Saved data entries

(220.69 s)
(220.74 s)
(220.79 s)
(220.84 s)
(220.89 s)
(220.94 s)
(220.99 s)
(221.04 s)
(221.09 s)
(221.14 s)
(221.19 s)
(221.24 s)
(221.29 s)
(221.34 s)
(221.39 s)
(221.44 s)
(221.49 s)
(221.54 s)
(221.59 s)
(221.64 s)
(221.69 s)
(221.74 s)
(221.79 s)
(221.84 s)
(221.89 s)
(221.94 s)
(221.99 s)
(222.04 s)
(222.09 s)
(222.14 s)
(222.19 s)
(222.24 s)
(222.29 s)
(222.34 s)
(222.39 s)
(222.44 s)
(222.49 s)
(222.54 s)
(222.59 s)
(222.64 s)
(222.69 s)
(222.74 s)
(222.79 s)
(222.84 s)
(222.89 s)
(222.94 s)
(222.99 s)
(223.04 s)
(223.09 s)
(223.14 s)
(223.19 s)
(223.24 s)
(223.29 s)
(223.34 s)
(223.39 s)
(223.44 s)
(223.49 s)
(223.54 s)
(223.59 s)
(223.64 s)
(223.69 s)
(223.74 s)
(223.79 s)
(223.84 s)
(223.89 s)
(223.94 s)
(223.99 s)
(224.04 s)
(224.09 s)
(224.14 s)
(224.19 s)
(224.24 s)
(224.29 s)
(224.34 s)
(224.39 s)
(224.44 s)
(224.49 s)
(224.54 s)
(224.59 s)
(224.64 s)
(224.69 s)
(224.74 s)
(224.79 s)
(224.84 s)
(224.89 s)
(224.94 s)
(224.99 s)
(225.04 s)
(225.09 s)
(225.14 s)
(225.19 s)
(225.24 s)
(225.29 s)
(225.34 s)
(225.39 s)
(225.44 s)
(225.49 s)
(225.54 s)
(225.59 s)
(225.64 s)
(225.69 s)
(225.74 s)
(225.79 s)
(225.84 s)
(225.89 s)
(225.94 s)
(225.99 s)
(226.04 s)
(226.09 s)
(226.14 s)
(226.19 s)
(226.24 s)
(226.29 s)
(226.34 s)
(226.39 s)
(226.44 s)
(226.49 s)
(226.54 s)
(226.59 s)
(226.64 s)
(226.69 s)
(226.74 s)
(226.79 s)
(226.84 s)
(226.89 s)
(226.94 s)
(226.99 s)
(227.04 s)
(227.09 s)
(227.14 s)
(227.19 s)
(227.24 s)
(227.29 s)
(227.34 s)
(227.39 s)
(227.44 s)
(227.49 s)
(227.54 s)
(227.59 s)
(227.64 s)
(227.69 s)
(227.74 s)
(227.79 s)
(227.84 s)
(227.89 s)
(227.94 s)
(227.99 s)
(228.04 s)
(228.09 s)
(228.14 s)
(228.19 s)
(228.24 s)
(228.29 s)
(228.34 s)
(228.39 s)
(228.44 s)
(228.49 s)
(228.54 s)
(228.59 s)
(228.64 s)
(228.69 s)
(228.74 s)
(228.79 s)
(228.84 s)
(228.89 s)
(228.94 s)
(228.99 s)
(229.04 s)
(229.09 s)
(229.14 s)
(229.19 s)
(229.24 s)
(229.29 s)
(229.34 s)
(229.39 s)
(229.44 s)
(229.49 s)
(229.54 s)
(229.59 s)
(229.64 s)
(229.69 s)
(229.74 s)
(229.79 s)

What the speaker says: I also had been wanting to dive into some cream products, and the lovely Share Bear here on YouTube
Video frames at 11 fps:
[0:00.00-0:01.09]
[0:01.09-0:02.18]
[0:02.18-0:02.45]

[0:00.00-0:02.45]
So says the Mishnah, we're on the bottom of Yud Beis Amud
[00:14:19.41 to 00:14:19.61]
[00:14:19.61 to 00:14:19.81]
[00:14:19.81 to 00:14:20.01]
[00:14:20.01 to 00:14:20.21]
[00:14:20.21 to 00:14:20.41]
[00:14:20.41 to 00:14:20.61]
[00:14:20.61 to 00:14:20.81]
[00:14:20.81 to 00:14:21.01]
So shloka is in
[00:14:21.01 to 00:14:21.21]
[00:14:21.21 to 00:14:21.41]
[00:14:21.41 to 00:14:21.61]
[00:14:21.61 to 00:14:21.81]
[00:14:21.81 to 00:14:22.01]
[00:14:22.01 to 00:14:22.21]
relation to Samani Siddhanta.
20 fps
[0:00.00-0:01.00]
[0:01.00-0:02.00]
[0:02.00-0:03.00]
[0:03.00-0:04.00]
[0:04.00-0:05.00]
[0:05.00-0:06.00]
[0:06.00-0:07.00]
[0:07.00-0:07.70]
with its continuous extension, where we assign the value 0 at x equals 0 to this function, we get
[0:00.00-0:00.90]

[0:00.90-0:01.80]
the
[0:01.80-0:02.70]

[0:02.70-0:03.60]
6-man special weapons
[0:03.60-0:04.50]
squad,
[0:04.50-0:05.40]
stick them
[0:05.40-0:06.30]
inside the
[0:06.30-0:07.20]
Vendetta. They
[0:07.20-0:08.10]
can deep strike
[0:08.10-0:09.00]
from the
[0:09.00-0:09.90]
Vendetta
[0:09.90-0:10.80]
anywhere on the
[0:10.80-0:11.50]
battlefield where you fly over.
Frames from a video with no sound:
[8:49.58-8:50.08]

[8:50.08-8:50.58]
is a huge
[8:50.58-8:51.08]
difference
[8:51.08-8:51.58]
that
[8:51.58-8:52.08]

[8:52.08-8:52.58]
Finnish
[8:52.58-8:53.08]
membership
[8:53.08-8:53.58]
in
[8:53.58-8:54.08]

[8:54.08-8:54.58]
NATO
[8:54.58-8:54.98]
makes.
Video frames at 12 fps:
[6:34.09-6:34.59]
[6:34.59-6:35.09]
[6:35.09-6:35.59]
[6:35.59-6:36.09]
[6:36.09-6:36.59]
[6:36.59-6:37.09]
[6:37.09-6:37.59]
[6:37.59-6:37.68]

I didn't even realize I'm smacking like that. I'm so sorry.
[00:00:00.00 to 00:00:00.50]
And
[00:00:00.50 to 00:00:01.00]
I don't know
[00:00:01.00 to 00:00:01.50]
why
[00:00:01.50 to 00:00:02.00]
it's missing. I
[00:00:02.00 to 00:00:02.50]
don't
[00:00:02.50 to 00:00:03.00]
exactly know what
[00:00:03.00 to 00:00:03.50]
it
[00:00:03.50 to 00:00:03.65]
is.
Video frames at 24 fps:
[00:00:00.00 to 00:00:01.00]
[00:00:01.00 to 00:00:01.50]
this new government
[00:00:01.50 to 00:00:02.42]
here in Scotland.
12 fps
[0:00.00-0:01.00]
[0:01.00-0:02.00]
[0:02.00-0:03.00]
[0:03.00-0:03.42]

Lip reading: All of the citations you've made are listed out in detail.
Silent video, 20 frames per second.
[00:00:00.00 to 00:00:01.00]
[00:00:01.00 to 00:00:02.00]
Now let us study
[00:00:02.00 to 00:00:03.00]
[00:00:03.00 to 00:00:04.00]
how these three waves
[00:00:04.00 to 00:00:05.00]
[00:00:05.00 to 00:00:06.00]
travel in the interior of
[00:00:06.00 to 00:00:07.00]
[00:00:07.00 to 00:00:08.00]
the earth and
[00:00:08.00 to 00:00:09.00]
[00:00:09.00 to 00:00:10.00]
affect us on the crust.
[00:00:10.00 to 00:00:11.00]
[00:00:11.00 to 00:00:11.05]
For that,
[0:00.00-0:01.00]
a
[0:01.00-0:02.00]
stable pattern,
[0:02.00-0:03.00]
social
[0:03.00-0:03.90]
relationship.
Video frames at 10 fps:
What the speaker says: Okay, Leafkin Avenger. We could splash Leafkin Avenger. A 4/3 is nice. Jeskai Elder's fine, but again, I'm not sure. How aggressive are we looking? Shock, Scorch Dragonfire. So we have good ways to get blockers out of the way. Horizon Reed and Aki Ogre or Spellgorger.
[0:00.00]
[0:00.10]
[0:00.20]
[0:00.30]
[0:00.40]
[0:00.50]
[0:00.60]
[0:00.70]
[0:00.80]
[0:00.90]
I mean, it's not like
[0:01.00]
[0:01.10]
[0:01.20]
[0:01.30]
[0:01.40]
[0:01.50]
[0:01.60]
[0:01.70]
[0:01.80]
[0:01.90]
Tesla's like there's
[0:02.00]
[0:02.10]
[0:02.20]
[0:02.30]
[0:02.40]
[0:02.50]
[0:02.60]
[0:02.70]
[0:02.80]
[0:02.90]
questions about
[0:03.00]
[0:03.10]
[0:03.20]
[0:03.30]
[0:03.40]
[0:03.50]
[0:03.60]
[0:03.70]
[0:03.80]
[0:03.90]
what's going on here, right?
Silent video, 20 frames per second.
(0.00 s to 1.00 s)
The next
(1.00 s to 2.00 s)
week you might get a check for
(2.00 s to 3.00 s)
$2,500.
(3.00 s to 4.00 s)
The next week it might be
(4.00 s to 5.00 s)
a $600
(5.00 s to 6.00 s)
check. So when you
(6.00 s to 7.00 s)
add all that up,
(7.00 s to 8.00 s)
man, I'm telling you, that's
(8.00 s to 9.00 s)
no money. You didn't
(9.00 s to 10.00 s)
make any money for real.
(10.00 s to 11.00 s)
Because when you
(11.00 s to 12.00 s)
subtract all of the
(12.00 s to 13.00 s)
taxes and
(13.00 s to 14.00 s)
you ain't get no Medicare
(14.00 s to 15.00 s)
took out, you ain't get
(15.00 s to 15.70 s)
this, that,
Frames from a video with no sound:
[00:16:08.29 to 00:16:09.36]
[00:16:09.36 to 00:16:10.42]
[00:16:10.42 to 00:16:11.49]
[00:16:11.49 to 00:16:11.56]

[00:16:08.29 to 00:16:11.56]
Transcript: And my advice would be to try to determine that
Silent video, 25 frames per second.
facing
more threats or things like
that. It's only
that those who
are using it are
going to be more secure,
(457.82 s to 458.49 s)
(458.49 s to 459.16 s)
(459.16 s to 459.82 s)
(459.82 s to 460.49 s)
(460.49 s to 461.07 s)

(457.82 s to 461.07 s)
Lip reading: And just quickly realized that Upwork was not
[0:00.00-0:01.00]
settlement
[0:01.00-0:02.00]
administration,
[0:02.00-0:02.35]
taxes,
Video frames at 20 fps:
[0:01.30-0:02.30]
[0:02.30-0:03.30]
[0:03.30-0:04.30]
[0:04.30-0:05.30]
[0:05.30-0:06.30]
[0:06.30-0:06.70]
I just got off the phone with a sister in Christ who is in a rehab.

» WHAT TO WORK ON
Each line from the one containing "(460.49 s to 461.07 s)" through the final line of the records must be repeated exactly, with no line added or dropped.

» WRITTEN ANSWER
(460.49 s to 461.07 s)

(457.82 s to 461.07 s)
Lip reading: And just quickly realized that Upwork was not
[0:00.00-0:01.00]
settlement
[0:01.00-0:02.00]
administration,
[0:02.00-0:02.35]
taxes,
Video frames at 20 fps:
[0:01.30-0:02.30]
[0:02.30-0:03.30]
[0:03.30-0:04.30]
[0:04.30-0:05.30]
[0:05.30-0:06.30]
[0:06.30-0:06.70]
I just got off the phone with a sister in Christ who is in a rehab.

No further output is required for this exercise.